“Ben öyle yöneticiler istiyorum ki, halkın arasında iken halktan biri zannedilsin; halktan biri iken de yönetici gibi görünsün.” (Hz. Ali). Yani halka tepeden bakan da olmasın, halk dalkavukluğu yapan da olmasın.
Atalarımız; “Balık baştan kokar.” demişler. Bu bakımdan, aile reislerinden sivil toplum kuruluşu yöneticilerine, topluma yön verenlere kadar bütün yöneticiler, söylem ve eylemlerinde son derece hassas ve titiz davranmak zorundadırlar. Sorumluluklarının şuurunda olmaları gerekir. Şeyh Edebali Hazretleri’nin, Osman Gazi’ye:
“Unutma ki yüksekte yer tutanlar, aşağıdakiler kadar emniyette değildir.” tavsiyesi de bu hassas vaziyeti ifade etmektedir.

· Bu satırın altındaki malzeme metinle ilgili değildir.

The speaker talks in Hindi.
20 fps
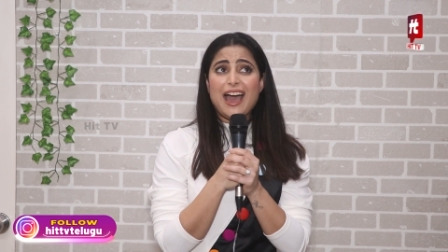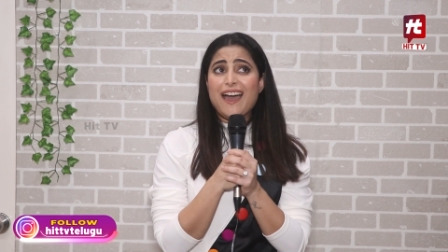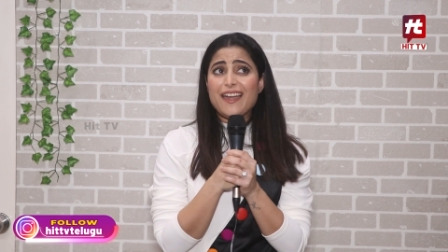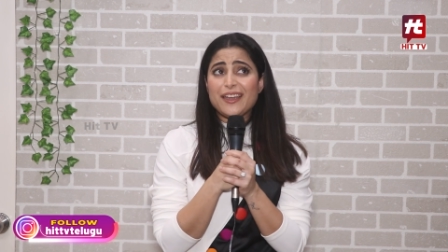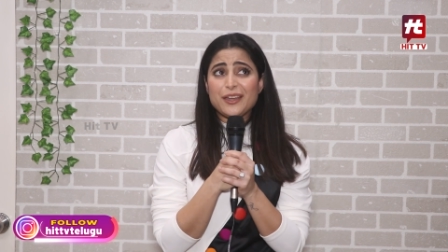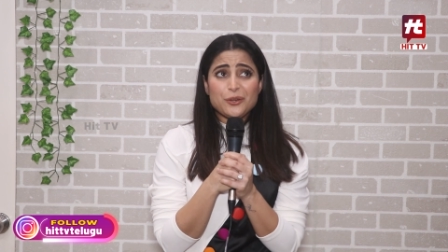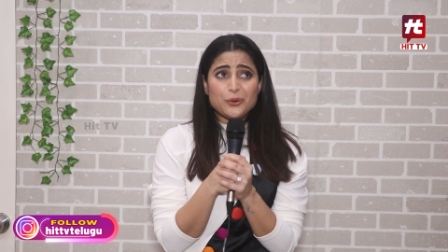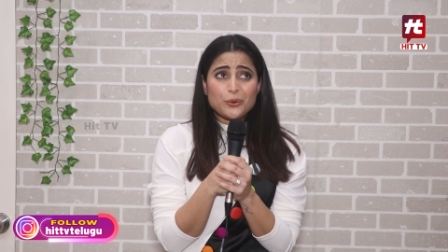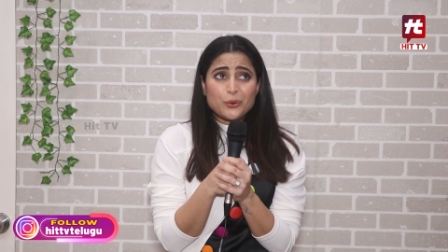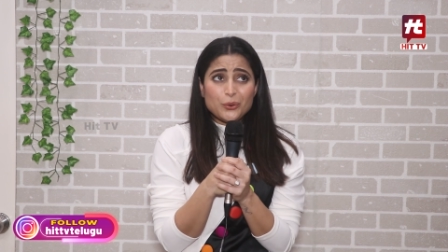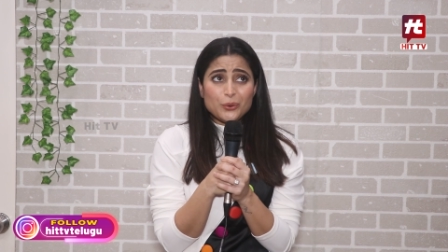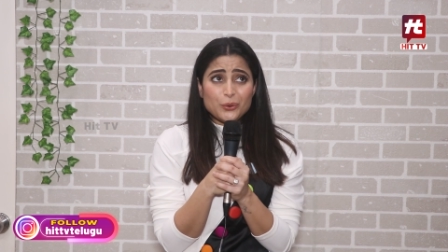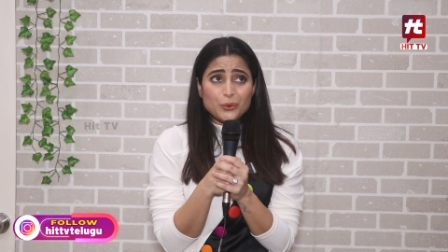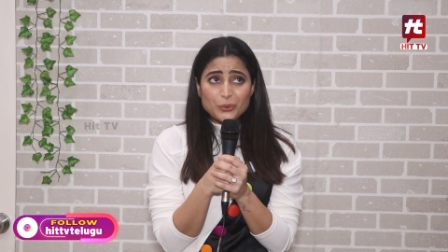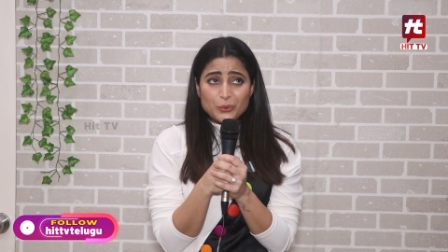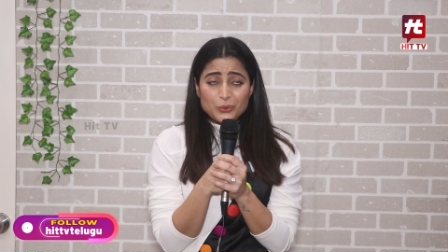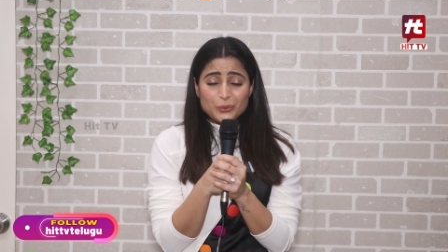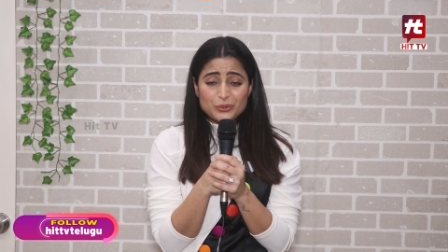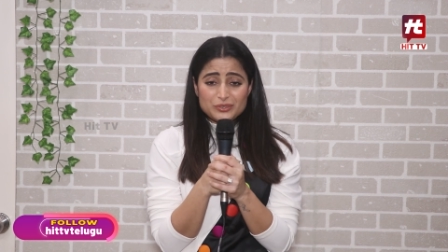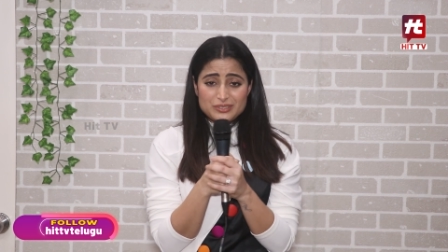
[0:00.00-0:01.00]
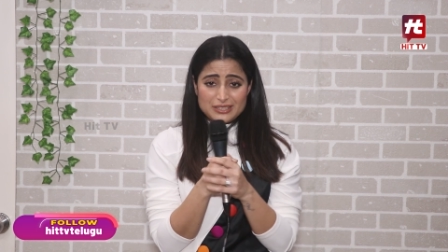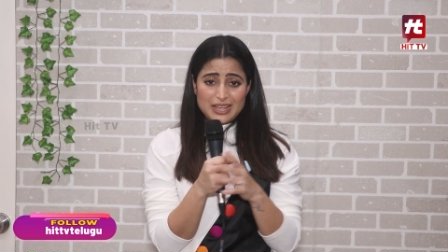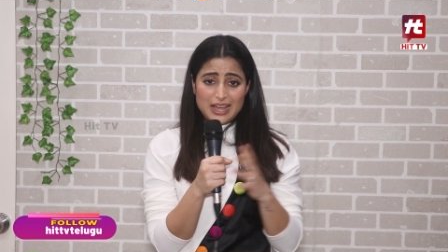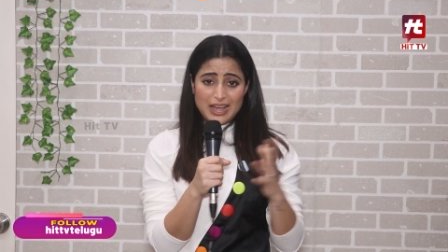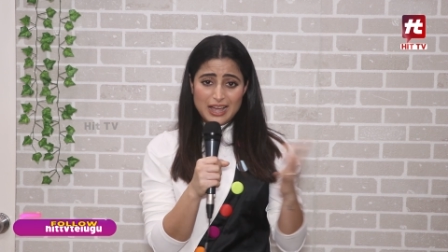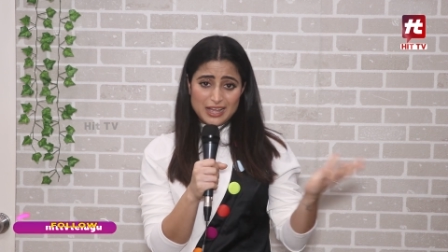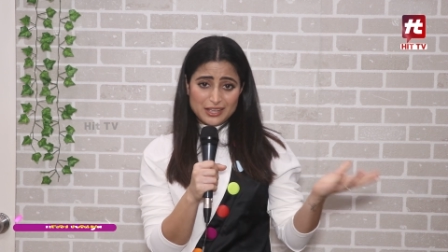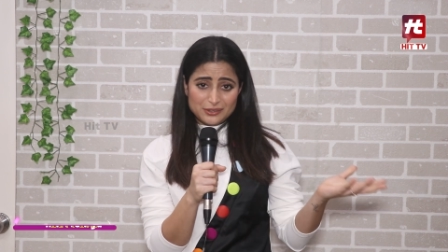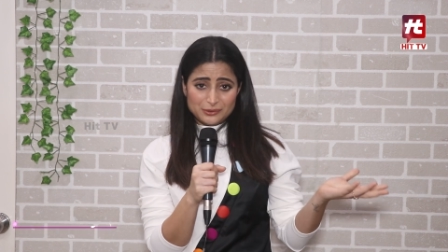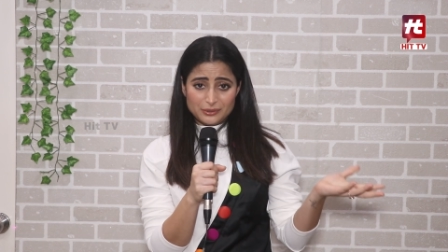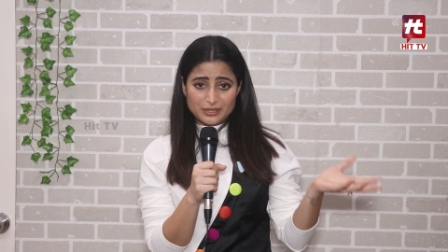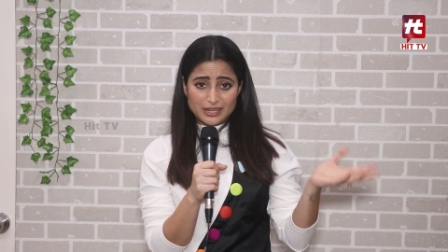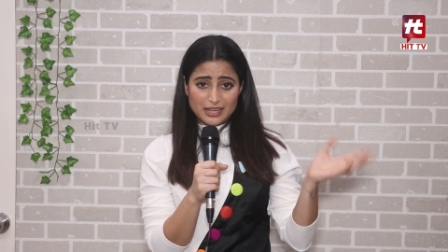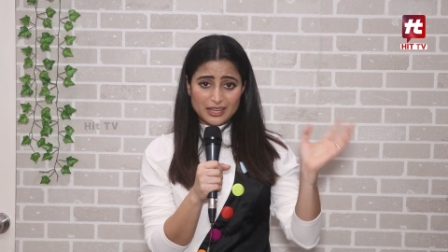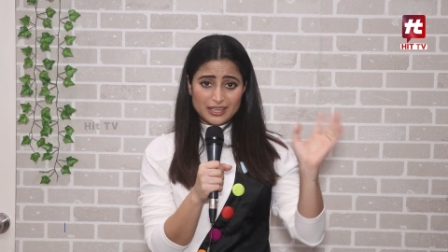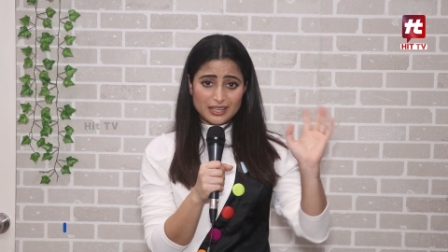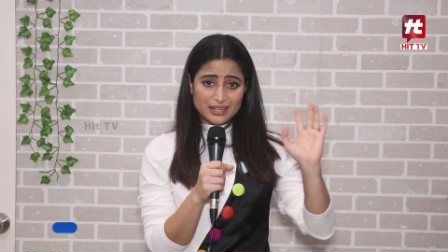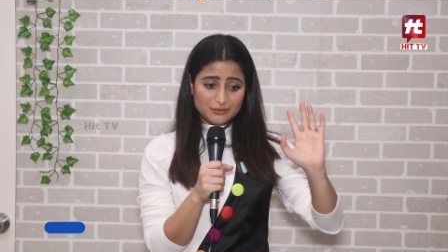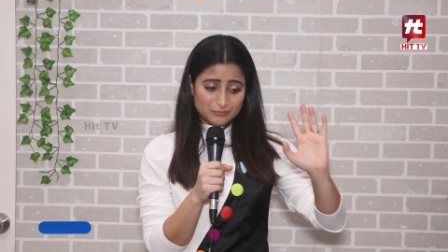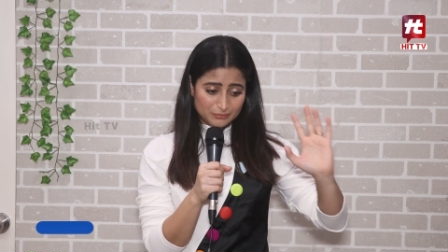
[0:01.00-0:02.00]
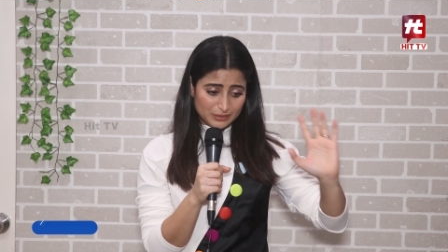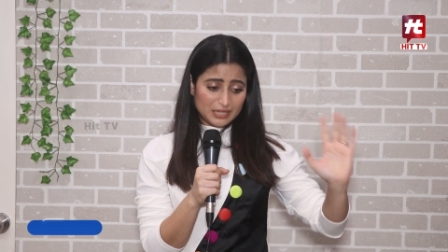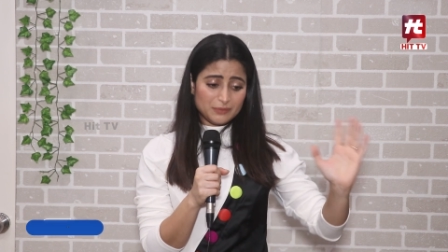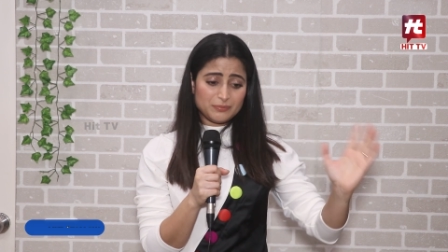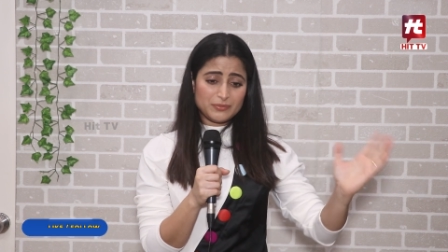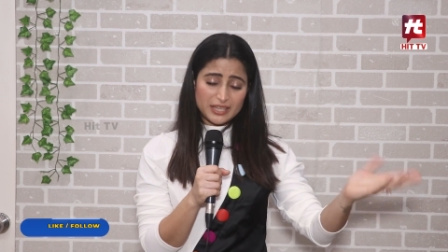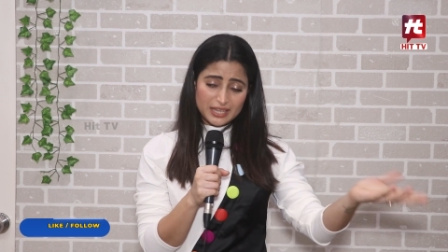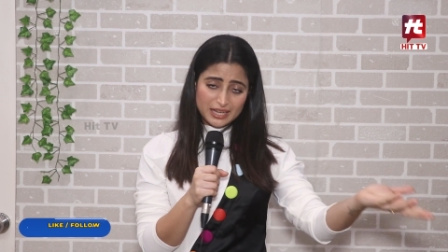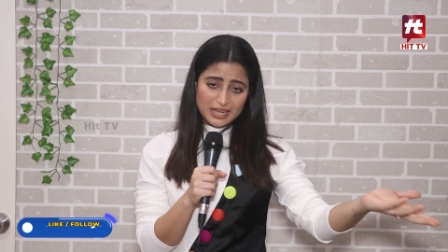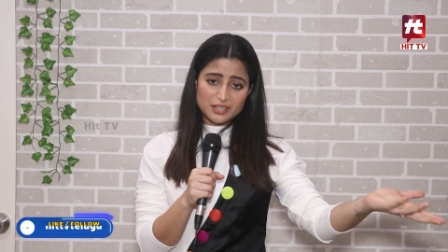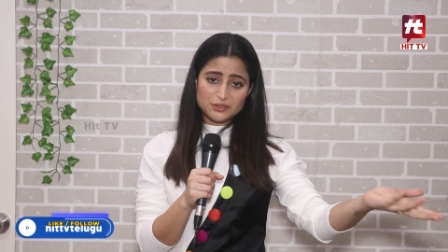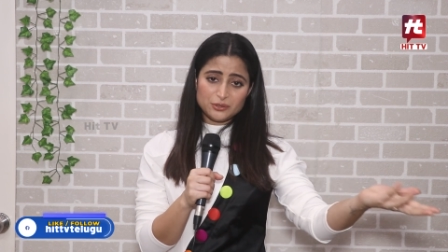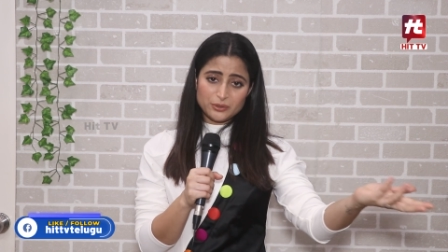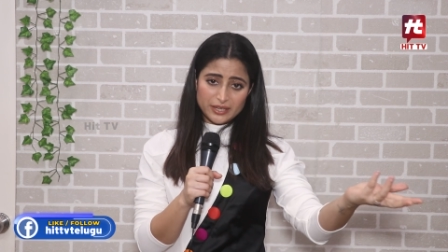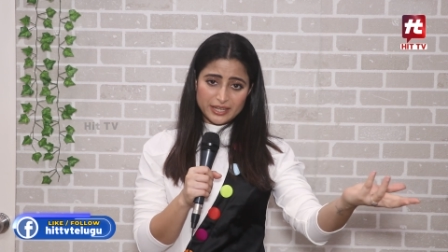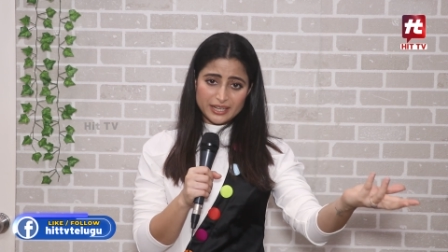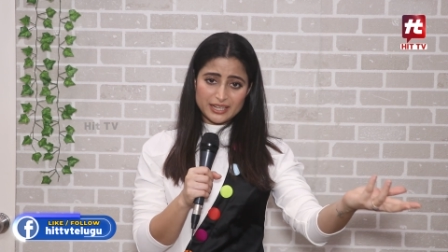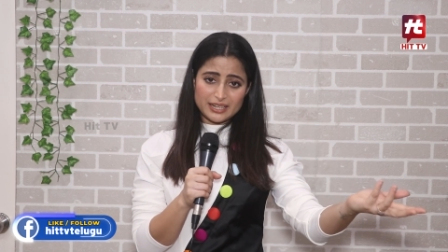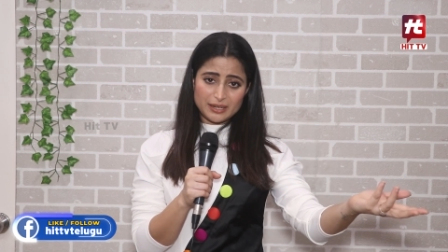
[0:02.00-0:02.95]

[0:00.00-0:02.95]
आई डोंट नो उसने हाथ उठाया मतलब देखा तो है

Hz. Ömer halifeliği döneminde “Devlet işlerinde devlet mumunu, özel işlerinde ise kendi özel mumunu kullanmış.” Beytülmal’ın parasını kendi özel işlerinde kullanmazmış.

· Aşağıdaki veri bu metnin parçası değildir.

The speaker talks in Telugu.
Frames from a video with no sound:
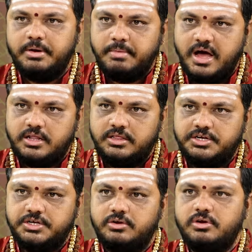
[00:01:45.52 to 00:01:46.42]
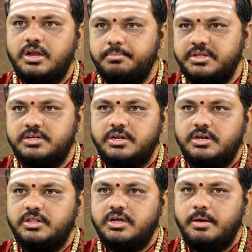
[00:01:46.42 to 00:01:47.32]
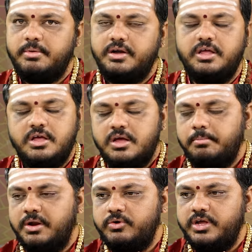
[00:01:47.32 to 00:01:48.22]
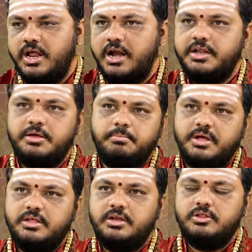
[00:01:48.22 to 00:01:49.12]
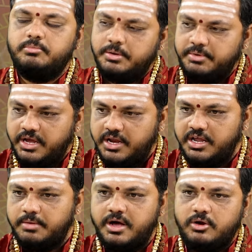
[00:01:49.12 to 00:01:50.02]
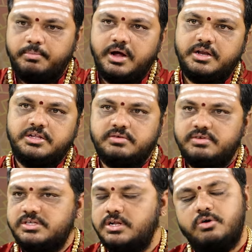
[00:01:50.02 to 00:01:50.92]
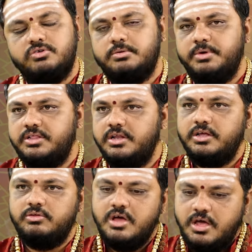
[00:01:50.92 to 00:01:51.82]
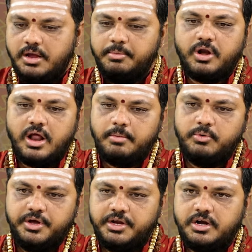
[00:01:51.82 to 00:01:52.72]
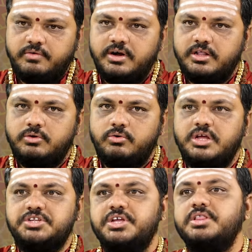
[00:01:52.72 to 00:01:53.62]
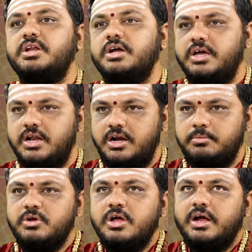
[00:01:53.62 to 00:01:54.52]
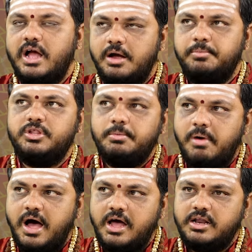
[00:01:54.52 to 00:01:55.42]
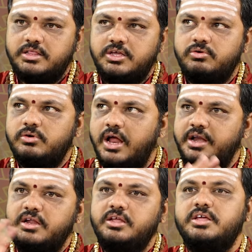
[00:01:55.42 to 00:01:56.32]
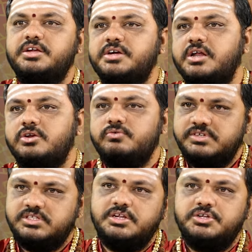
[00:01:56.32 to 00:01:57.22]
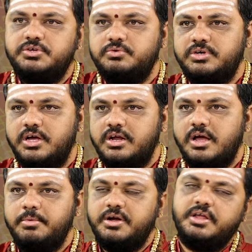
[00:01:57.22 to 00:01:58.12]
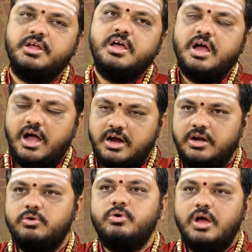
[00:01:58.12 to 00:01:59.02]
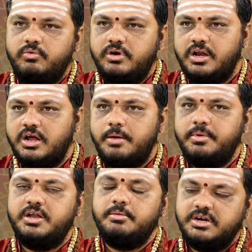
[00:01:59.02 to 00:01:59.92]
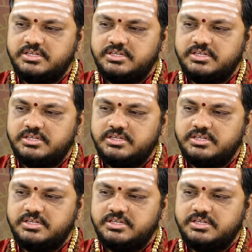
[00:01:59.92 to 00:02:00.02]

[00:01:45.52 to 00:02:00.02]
మన భారతదేశంలో కనిపించడం లేదు కాబట్టి మనకు ఎలాంటి ఇబ్బంది లేదు మనం ఏ నియమాలు పాటించవలసిన అవసరం అయితే లేదు ఇప్పుడు రాబోయేటటువంటిది కూడా చంద్రగ్రహణం కాకపోతే భారతీయులు అన్ని దేశాలలో విస్తరించి ఉన్నారు కాబట్టి అక్కడ కూడా ఉన్నారు కాబట్టి మన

Yine Hz. Ömer “Fırat nehri kenarında bir koyun kaybolsa onun hesabını dahi Allah’ın kendinden soracağına” inanarak hizmet etmiştir.
***
Yönetilenler küçük gruplar halindeyken yöneticilerle yüz yüzeydi. Nüfus arttıkça yüz yüze ilişkilerin arası açıldı. Bu ara yöneticiler güç ve imkânlara kavuştular.
Yöneticiler görevlerini yaparken;
– Kişisel çıkarlara hizmet etmemeliler,
– Toplumun menfaatini ön planda tutmalılar,
– İşlerinde açık ve şeffaf olmalılar,
– Tarafsız ve objektif davranmalılar,
– Yaptıkları icraatları ilgililere anlatmalılar,
– Adalet ve hakkaniyet ölçüsünde hareket etmeliler,
Yöneticiler, kul hakkını ön planda tutmalılar.
Yöneticiler başında bulundukları kurumlara ait imkânları şahısları ve yakın çevresi için değil toplumun ekseriyeti için kullanmalıdırlar.
Sorumluluk mevkiinde bulunan ve yetkiyle donatılmış yöneticilerin öncelikle kendilerini zaman zaman sorguya çekmesi gerekir.
Yönetici göreve geldiği tarihten itibaren neler yapıp yapmadığını, ne kadar faydalı olup olmadığını, hizmeti layıkıyla yapıp yapmadığını kendince ortaya koymalıdır.
Günümüzde yöneticilerin almış olduğu kararlar kurumunu, çalışanlarını ve toplumun geleceğini ilgilendirdiğinden daha titiz ve itinalı davranmak mecburiyetindedirler.
Toplumun geleceği konusunda yöneticiler kadar toplumun da önemli sorumluluğu vardır.
Bireyler, güçleri oranında hizmetin doğru, güzel adaletli yapılması noktasında yöneticileri izlemesi, denetlemesi ve uyarması gerekmektedir.
Yöneticilerin atanmasında ve işbaşına getirilmesinde eş-dost, yandaşlık ve menfaat ilişkilerinden çok bu kişilerin liyakat ve ehliyeti aranmalıdır.
Nitekim Ayet-i Kerime’de “Allah size emanetleri ehil olanlara vermenizi ve insanlar arasında hükmettiğiniz zaman adaletle hükmetmenizi emreder” buyurmaktadır.
“Toplum kendi üzerine düşen vazifeyi yerine getirmedikçe Allah (C.C.) o toplum hakkındaki hükmü değiştirmeyecektir” Hadis-i Şerif’i de bizlerin bu konuda neler yapmamız gerektiğini açıkça ortaya koymuştur.
Toplum yöneticilere sınırsız yetki vermemelidir. Yapılan yanlışlara itiraz edebilmelidir.
Toplum, yöneticileri sorgulamalıdır. Yani denetime tabi tutmalıdır.
Yalnız yapılan sorgulama ve eleştiri düşmanlığa varan kin ve intikam duygusuyla değil, objektif, akıl ve mantık çerçevesinde olmalıdır. Aksi durum körü körüne yandaşlık ve trollük olur.
Toplum, yönetici konumundakilerin yaptıkları ve yapamadıkları konusunda zaman zaman değerlendirmeler yapıp sorular sormalıdır. Yönetici, kendisini toplumun gözetiminde olduğunu hissetmelidir.